Following the tariff announcement, a sharp stock market sell-off in US and Asia was triggered. Boeing’s shares have fallen 9.4% since February 24, 2018, following the announcement. According to Market Watch, the company is now on track for their biggest weekly decline in over two years, as concerns over the negative effects of tariffs continued to weigh the manufacturer. As of March 14, Boeing’s shares have dropped $24.26, or 6.8%, during the week. The week’s price drop has accounted for 167 points, or 29%, of the Dow’s 578-point selloff.
So far, Boeing has not yet released a statement, concerning the tariffs. Interestingly, before the tariff announcement, Boeing had done quite well under Trump administration. CNBC reports that the company’s stock has jumped 117% since December, 2016, directly contributing 24% to the Dow Jones Industrial average since then. However, the Dow fell following the tariffs’ announcement.
While Boeing may be a casualty of a trade war, the severity of China’s retaliation remains to be seen. According to CNN, one of China’s nationalist papers suggested that the country could retaliate by shifting its aircraft orders to Boeing’s biggest rival Airbus, yet some experts are skeptical. Considering the extraordinary growth of China’s aviation industry, Airbus would not be able to meet the demand at the moment. Aerospace analyst Carter Copeland told the news outlet that "Airbus can't just ramp up its production immediately. There's not much flexibility to just switch from one manufacturer to the other". Right now Airbus and Boeing share approximately half of the market each, but in the future, China may switch to Airbus to send a message.

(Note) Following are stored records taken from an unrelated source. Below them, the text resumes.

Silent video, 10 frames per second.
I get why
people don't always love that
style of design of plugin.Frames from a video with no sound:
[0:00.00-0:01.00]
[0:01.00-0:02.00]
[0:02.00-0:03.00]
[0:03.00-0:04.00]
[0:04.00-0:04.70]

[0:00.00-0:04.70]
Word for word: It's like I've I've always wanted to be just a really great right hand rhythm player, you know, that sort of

Additionally, while the biggest threat to Boeing right now is China’s retaliation, it is not the only country receiving the company’s exports. Roughly 70% of all Boeing’s commercial business is done outside of the U.S. and it is expected to grow in the next two decades with estimated deliveries of 41,000 planes worth $6.1 trillion according to Investor Place. Yet while the European Union also threatened retaliation to the U.S. tariffs whether Boeing would be impacted is questionable.
A week following the tariff’s announcement, Trump visited Boeing’s testing facility in St. Louis implying that there could be a deal for the company’s F-18 Super Hornet if they work out a good price. “Maybe we can work out a good price. Otherwise, we are going to buy them from somebody else but it will all be in the United States, right?" the president said.
Trump said that the U.S. plans to buy 24 F-18 jets praising the capability of the planes saying “latest and the greatest stealth and a lot of things on that plane that people don't even know about,” CNBC reported. However, while Boeing is negotiating service life modification contract that could add some components native to a stealth aircraft with the Navy, at the moment, the F-18s are not stealthy – they are not capable of evading radar.